What needs to be done:
Although the records contain pictures, the copy must not; reproduce everything else in them exactly.
**********
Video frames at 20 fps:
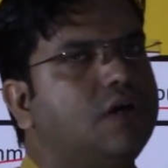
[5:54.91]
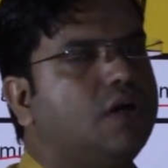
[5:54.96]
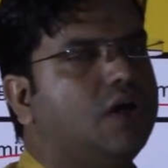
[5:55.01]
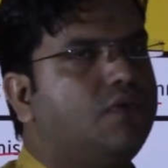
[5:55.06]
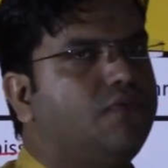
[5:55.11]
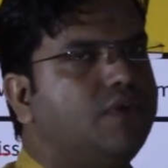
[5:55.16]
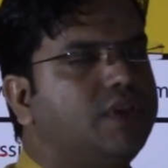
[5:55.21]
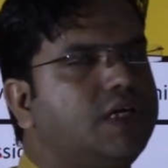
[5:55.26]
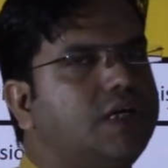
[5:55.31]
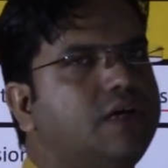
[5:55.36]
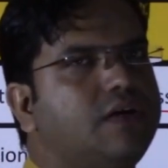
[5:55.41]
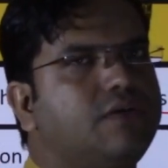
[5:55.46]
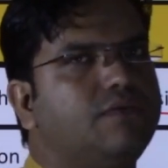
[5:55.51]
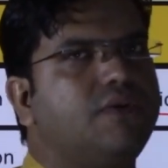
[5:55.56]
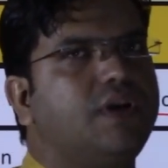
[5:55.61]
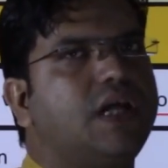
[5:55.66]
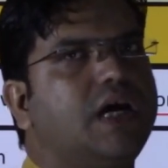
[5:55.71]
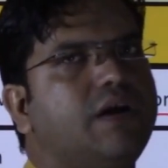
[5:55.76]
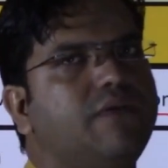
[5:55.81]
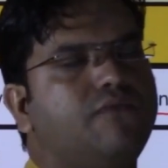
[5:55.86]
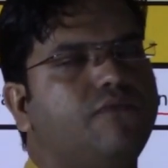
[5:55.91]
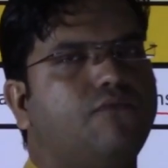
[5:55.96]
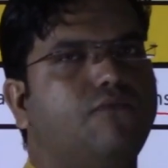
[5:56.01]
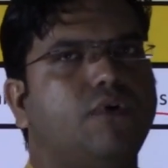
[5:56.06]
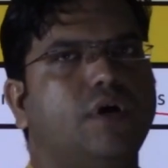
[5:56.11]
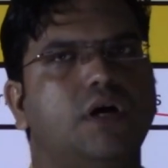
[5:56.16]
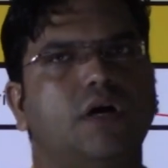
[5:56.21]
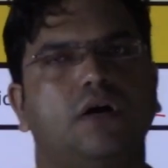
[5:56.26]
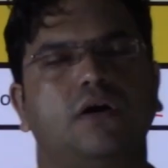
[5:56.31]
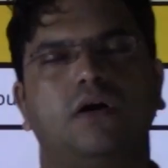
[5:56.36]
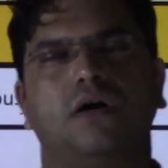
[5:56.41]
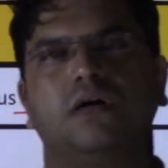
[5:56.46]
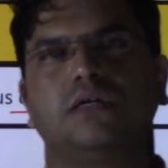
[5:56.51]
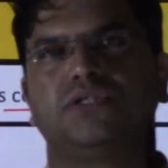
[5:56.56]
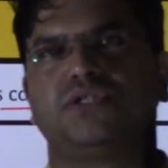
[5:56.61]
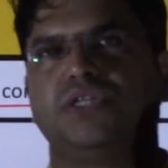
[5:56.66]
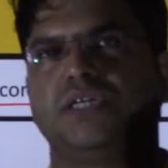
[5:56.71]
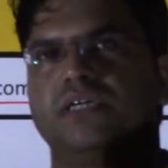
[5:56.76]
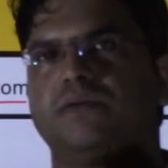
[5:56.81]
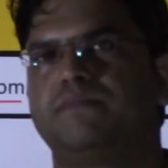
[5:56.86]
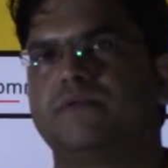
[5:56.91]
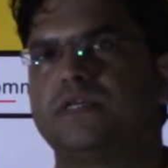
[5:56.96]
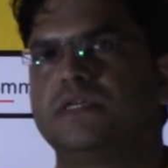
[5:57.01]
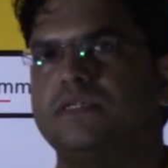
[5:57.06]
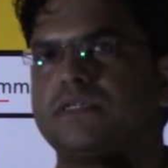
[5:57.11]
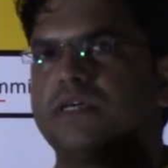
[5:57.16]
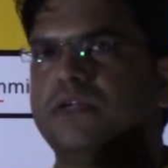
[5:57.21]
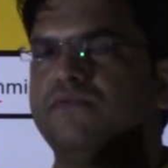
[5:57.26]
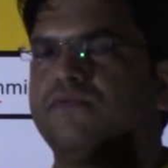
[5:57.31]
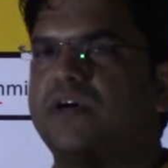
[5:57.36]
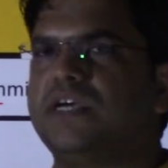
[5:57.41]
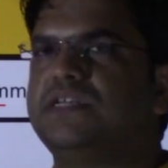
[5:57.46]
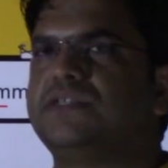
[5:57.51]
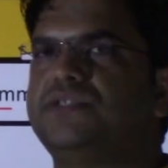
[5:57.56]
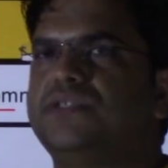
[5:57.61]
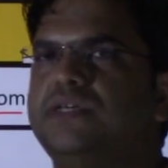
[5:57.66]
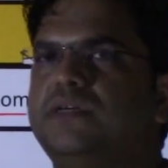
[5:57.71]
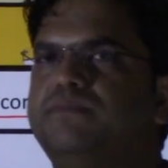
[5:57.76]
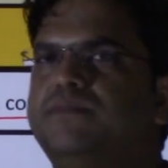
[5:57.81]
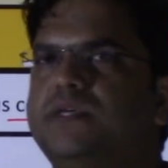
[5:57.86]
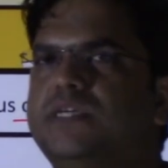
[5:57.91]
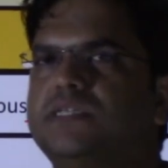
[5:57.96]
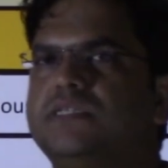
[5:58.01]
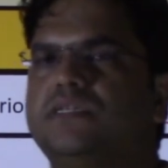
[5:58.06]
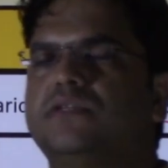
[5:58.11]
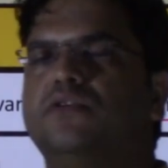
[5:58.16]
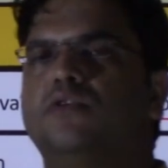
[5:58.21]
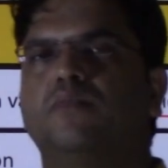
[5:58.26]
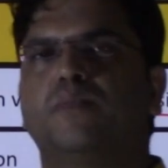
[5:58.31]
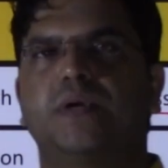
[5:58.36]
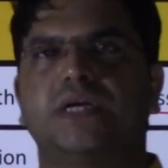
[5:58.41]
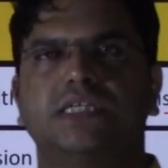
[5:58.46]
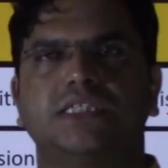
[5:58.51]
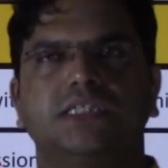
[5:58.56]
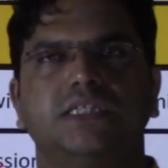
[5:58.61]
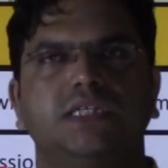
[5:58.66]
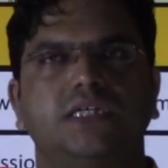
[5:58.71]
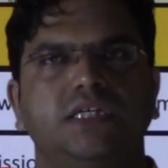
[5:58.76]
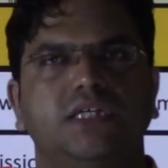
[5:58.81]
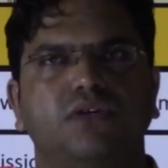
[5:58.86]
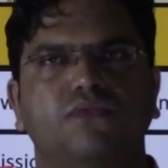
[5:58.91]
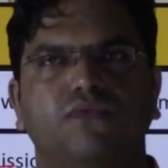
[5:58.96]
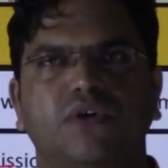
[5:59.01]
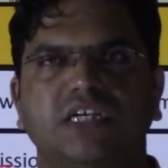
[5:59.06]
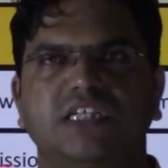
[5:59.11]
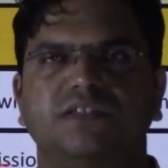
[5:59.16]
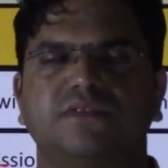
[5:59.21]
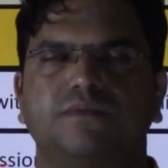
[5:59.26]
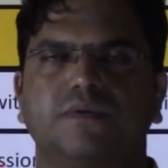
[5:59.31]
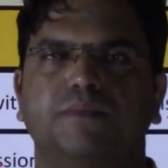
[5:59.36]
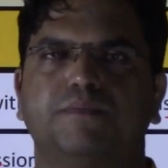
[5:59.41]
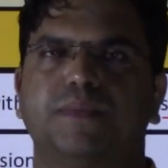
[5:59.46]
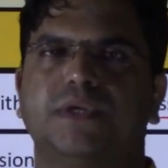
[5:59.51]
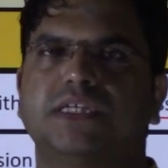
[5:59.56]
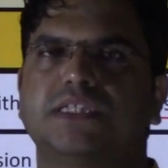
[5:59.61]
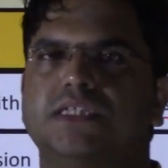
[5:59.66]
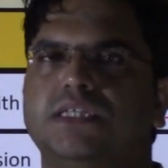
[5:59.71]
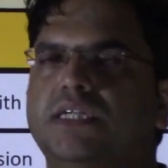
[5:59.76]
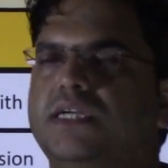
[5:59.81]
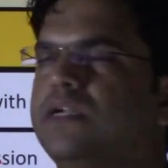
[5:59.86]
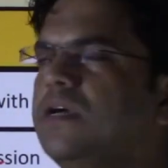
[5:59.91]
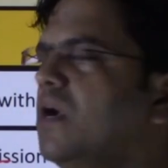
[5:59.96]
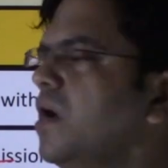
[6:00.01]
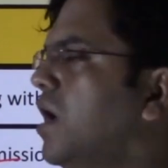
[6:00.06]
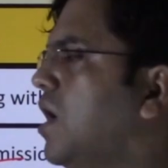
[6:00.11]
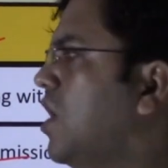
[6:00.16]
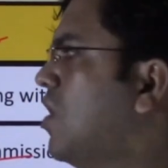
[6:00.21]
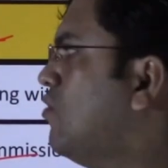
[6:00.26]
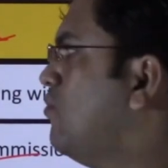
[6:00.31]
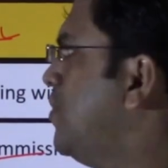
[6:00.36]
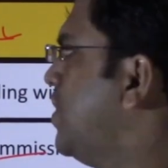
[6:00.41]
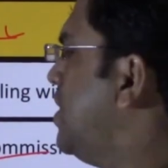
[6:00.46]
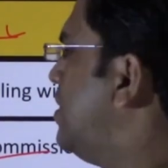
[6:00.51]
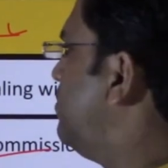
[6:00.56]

whether it will have chairperson, vice chairperson, or president, vice president, how many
**********
Answer to this exercise:
Video frames at 20 fps:
[5:54.91]
[5:54.96]
[5:55.01]
[5:55.06]
[5:55.11]
[5:55.16]
[5:55.21]
[5:55.26]
[5:55.31]
[5:55.36]
[5:55.41]
[5:55.46]
[5:55.51]
[5:55.56]
[5:55.61]
[5:55.66]
[5:55.71]
[5:55.76]
[5:55.81]
[5:55.86]
[5:55.91]
[5:55.96]
[5:56.01]
[5:56.06]
[5:56.11]
[5:56.16]
[5:56.21]
[5:56.26]
[5:56.31]
[5:56.36]
[5:56.41]
[5:56.46]
[5:56.51]
[5:56.56]
[5:56.61]
[5:56.66]
[5:56.71]
[5:56.76]
[5:56.81]
[5:56.86]
[5:56.91]
[5:56.96]
[5:57.01]
[5:57.06]
[5:57.11]
[5:57.16]
[5:57.21]
[5:57.26]
[5:57.31]
[5:57.36]
[5:57.41]
[5:57.46]
[5:57.51]
[5:57.56]
[5:57.61]
[5:57.66]
[5:57.71]
[5:57.76]
[5:57.81]
[5:57.86]
[5:57.91]
[5:57.96]
[5:58.01]
[5:58.06]
[5:58.11]
[5:58.16]
[5:58.21]
[5:58.26]
[5:58.31]
[5:58.36]
[5:58.41]
[5:58.46]
[5:58.51]
[5:58.56]
[5:58.61]
[5:58.66]
[5:58.71]
[5:58.76]
[5:58.81]
[5:58.86]
[5:58.91]
[5:58.96]
[5:59.01]
[5:59.06]
[5:59.11]
[5:59.16]
[5:59.21]
[5:59.26]
[5:59.31]
[5:59.36]
[5:59.41]
[5:59.46]
[5:59.51]
[5:59.56]
[5:59.61]
[5:59.66]
[5:59.71]
[5:59.76]
[5:59.81]
[5:59.86]
[5:59.91]
[5:59.96]
[6:00.01]
[6:00.06]
[6:00.11]
[6:00.16]
[6:00.21]
[6:00.26]
[6:00.31]
[6:00.36]
[6:00.41]
[6:00.46]
[6:00.51]
[6:00.56]

whether it will have chairperson, vice chairperson, or president, vice president, how many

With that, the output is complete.